The authors of the ‘Amgen Study’ suggested a more rigorous version of preclinical research that implements similar blinding mechanisms to the later clinical trials. Additionally, they proposed that the standard in the field must change in a way that would require researchers to publish both positive and negative results.
Selective Reporting and Pressure to Publish
The scientists who participated in the Nature survey (a large plurality of whom were biologists), listed selective reporting as the most likely and most consistent contributor to irreproducibility (roughly 70% said that it always/often contributes, and roughly 25% said that it only sometimes contributes). The second most significant factor, according to the study, is the pressure to publish, which has often been connected to the issues of selective reporting. The survey also asked respondents about their successes in publishing the results of their reproduction attempts, and found that only 24% were able to publish their successful reproductions, and 13% were able to publish their unsuccessful reproductions. In the current academic climate where ‘publish or perish’ is seen as something more than a pithy phrase, the lack of incentives for reproduction and the lack of value attributed to reproduction in scientific journals appears to have held back any significant systemic change.
While this issue is massive and deserves much more than a singular blog post to tackle its severity (as well as some overblown responses to its severity), here is a paper recently published in Nature that shows a step in the right direction.

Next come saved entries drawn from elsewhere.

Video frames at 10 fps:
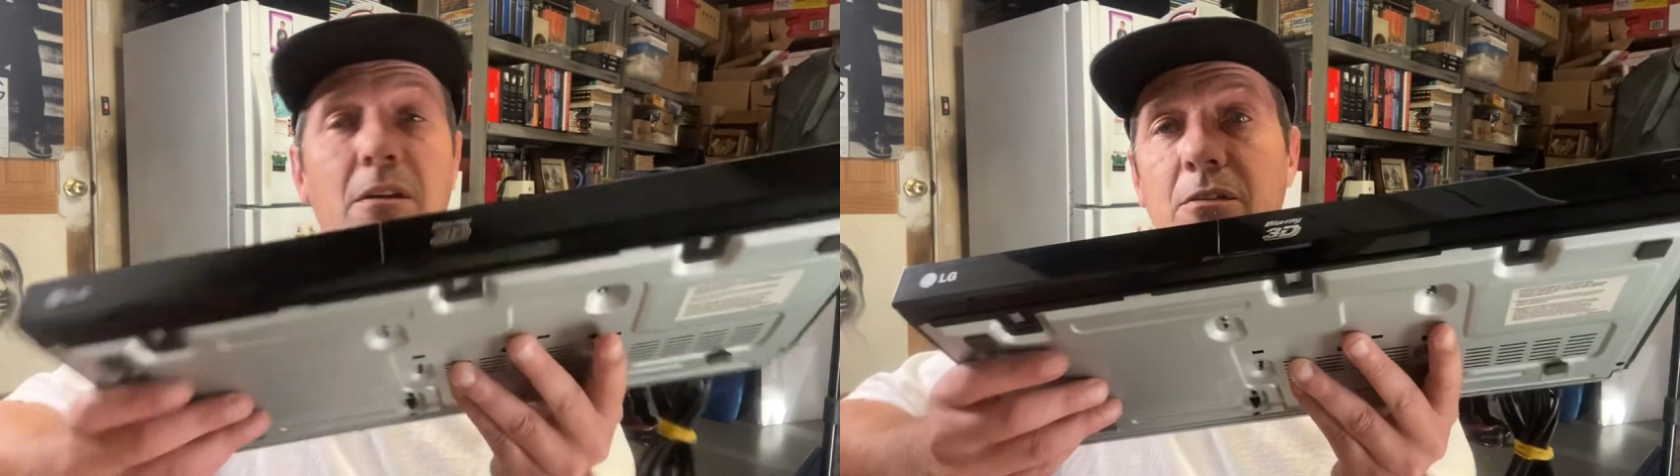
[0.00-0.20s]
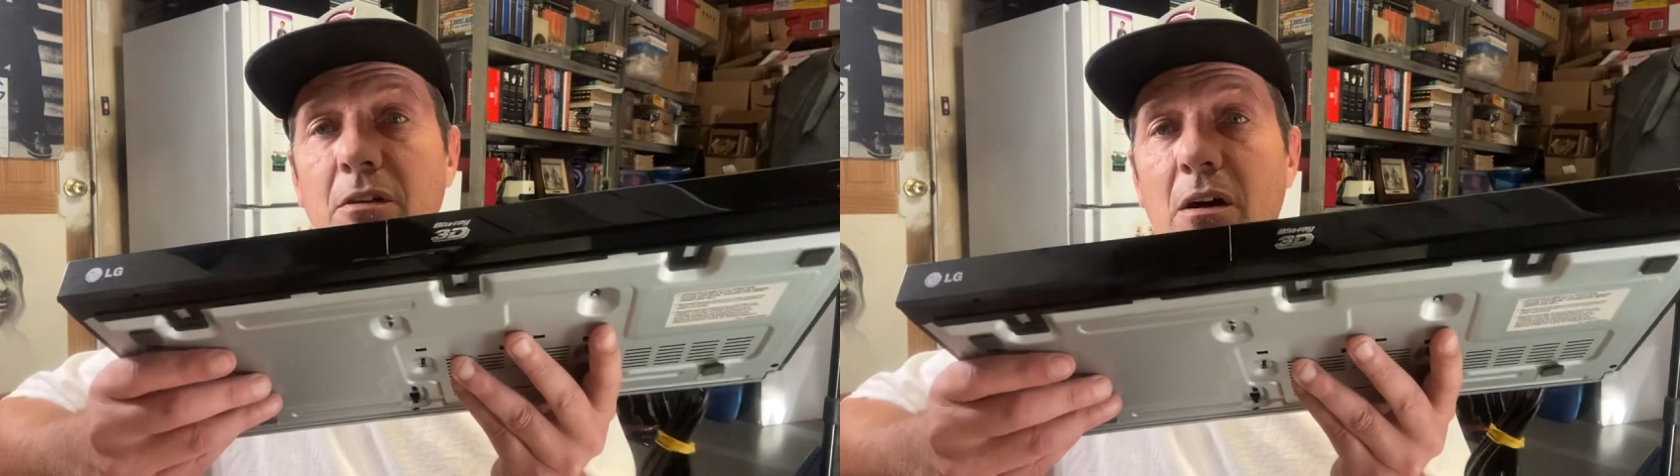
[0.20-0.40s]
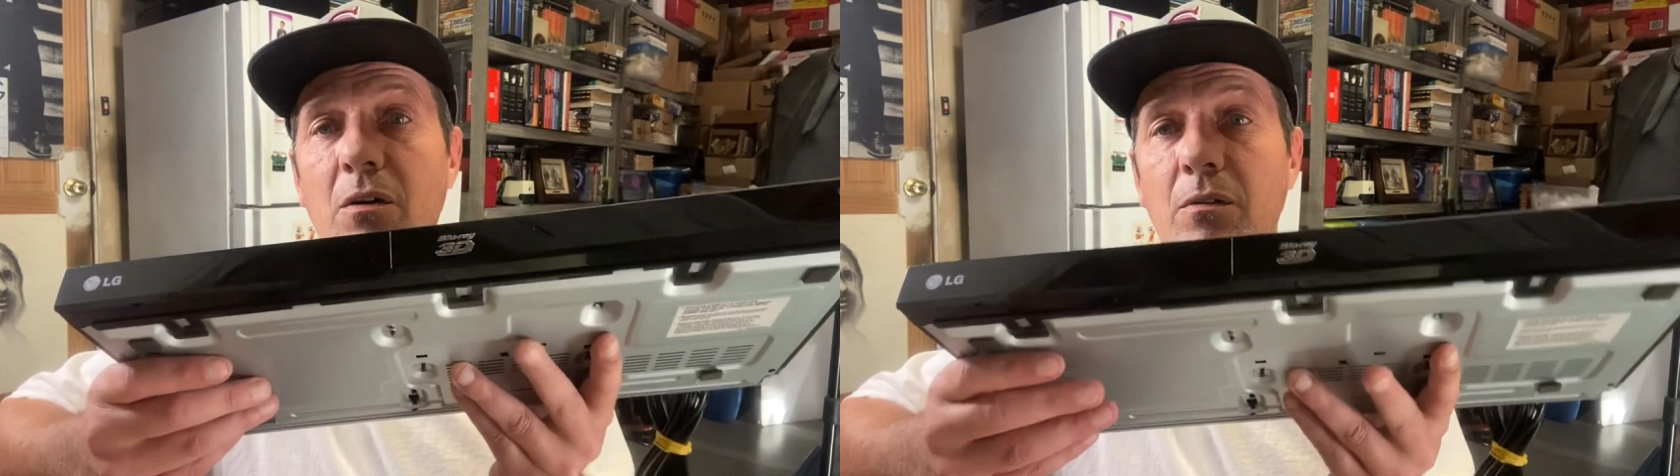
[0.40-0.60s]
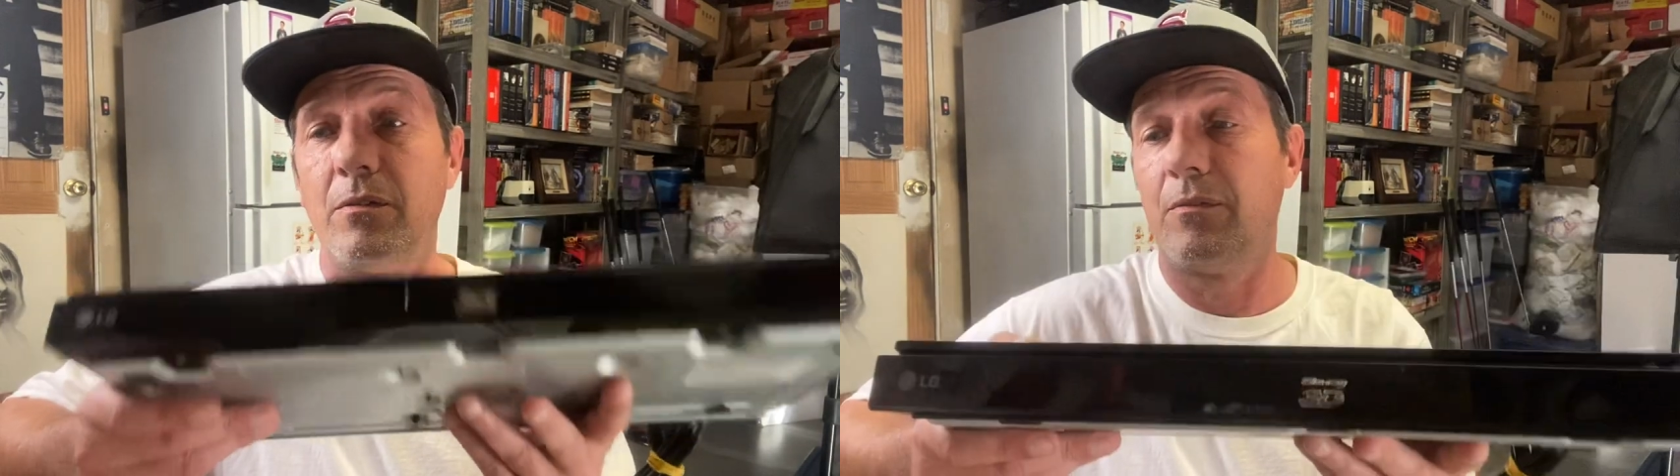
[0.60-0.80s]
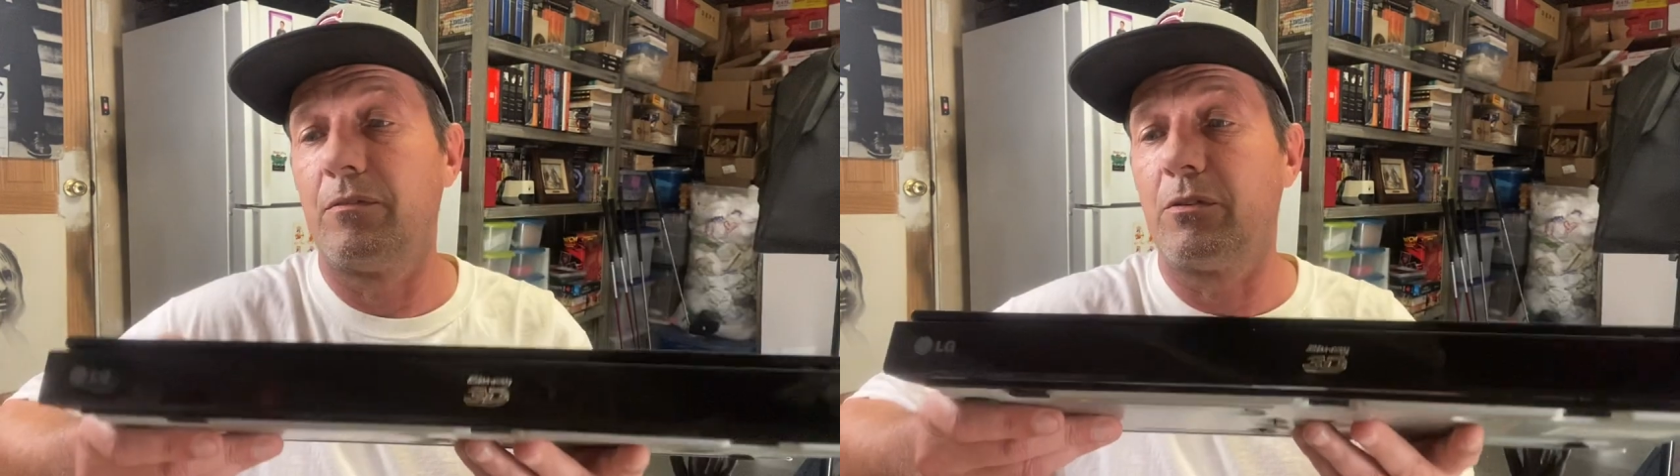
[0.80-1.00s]
So
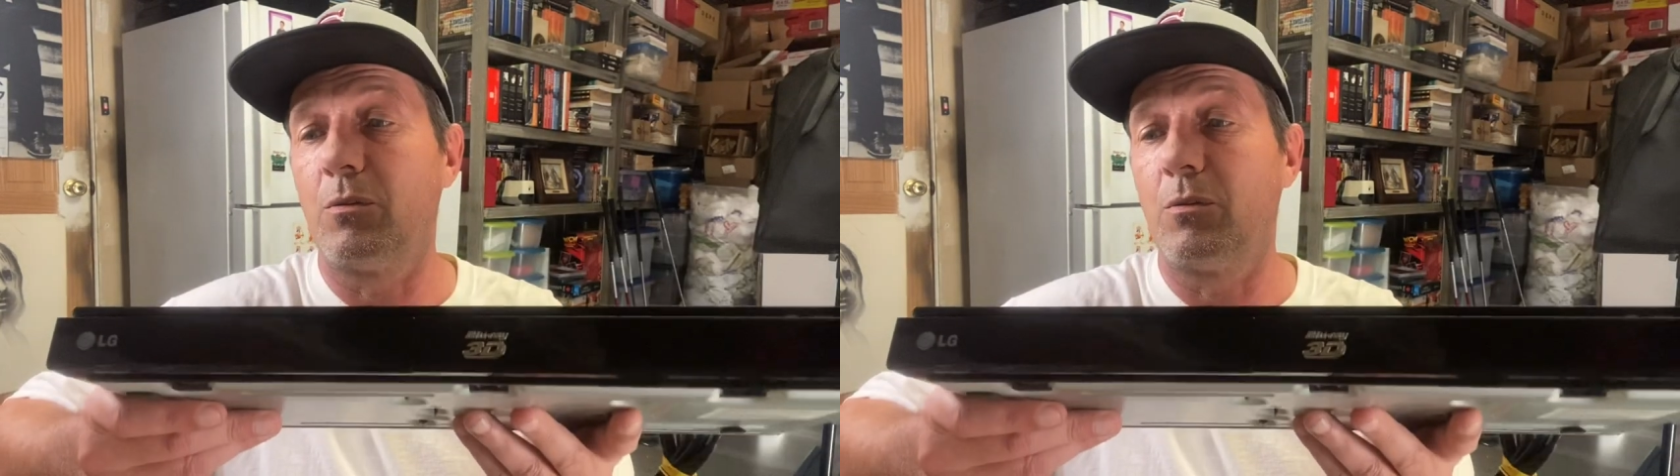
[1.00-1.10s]
for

The Dark Reactions Project
Researchers from Haverford College and Purdue University created a database of synthetic conditions of metal-organic-framework (MOF) syntheses in what was called the Dark Reactions Project. The true novelty of the database is that it includes not only successful syntheses but also those that failed. Using machine learning, the researchers hoped to “provide an alternative to experimental trial-and-error.” Moreover, the searchable database allowed researchers to examine previously attempted syntheses of a particular (or similar) MOF and formulate a synthetic strategy based on the listed reaction conditions. The machine learning aspect of the project provided a predictive analysis of the success given the reaction that was shown to outperform human intuition (the prediction success rate was 89%).
Share Your Failure
The Dark Reactions Project underscores the importance of sharing failed experiments with the scientific community. Science is never simple, and the oversimplification of the scientific process (by neglecting bad data in publication) is leading to increasingly bad science. Though most research groups do not utilize advanced machine learning to predict the outcomes of the experiments, they do use a Bayesian notion of prior probability in light of the data available on the subject (a similar, but much more mechanized and complex, version of this process is found in machine learning systems). It would seem quite obvious to suggest that people will perform better when they are presented with more information that is also more accurate—with no clear incentives in place, however, it is understandable why a researcher would not feel the need to share the data from his or her failed experiments.
More Successful Outcomes
There is a stigma behind failure in the scientific community. Failure doesn’t bring in grant money. Failure doesn’t give you tenure. Nobody won a Nobel Prize for a failed experiment. Failure, nevertheless, is the first step toward success. By understanding how someone previously failed at tackling a problem, a researcher could appropriately improve on (or at least alter) aspects of the experimental conditions or the nature of the experiment itself in order to hopefully get a more successful outcome. To err may be human, but to pretend that you didn’t may be even more so.